We either train it on 32 GPUs for 50k iterations or on 8 GPUs for 200k. I obtained similar performance with both settings, but 32 GPUs is slightly better. So, have you tried to train the model on 8 GPUs for 200k without gradient accumulations?
Also, how do you evaluate the model?
I haven't tried training the model with 200k iterations without gradient accumulations. But I did train the model with 50k iterations on 8gpus with the same learning rate of 0.0005 and the results are not good.
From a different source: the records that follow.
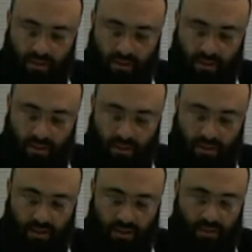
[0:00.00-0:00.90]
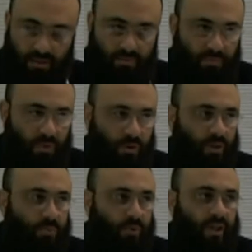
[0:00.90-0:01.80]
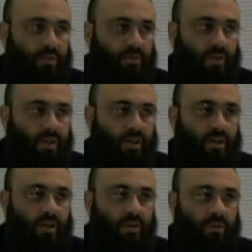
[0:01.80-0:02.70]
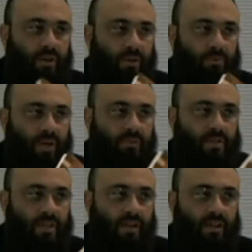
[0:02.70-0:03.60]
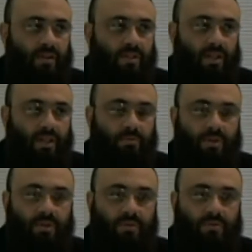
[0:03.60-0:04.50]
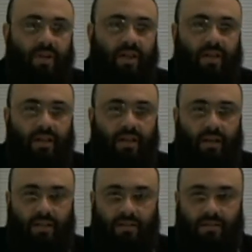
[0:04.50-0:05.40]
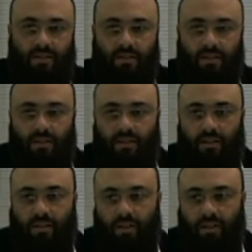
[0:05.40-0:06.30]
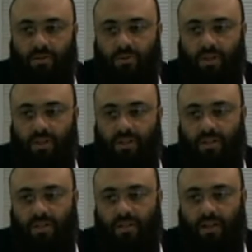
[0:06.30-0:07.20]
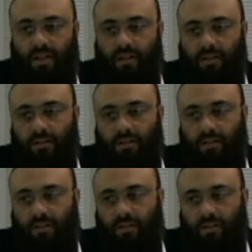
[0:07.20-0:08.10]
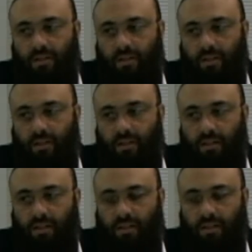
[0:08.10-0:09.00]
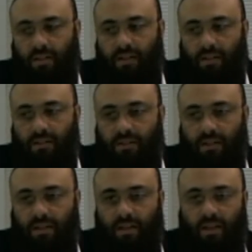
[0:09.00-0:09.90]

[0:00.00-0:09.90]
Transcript: to the point where when the Prophet sallallahu alaihi wasallam was recognized in Surah Al-Isra, on the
I use your evaluate script to evaluate on Tapvid-davis first/strided, and the dynamic replica validation.
Hi @nikitakaraevv,
Thank you for your excellent work.
I have a question regarding the training pipeline. I'm currently trying to reproduce the results in Table 3 of your paper. When I trained the model from scratch on the Kubric dataset, the best evaluation result on the Tapvid Davis dataset is as follows:
"occlusion_accuracy": 0.8503666396802487 "average_jaccard": 0.5575681919643163 "average_pts_within_thresh": 0.7087581437592014 These results are significantly lower than those obtained with your provided checkpoint. I'm using Torch 2.1.0 with CUDA 12.3, and trained the model on 8 A100 GPUs with 200000 iterations, and accumulate gradient of 4 to mimic your setting.
Do you think the issue could be due to mismatched library versions, or might I be missing something else? I appreciate any guidance you can provide.
Thank you.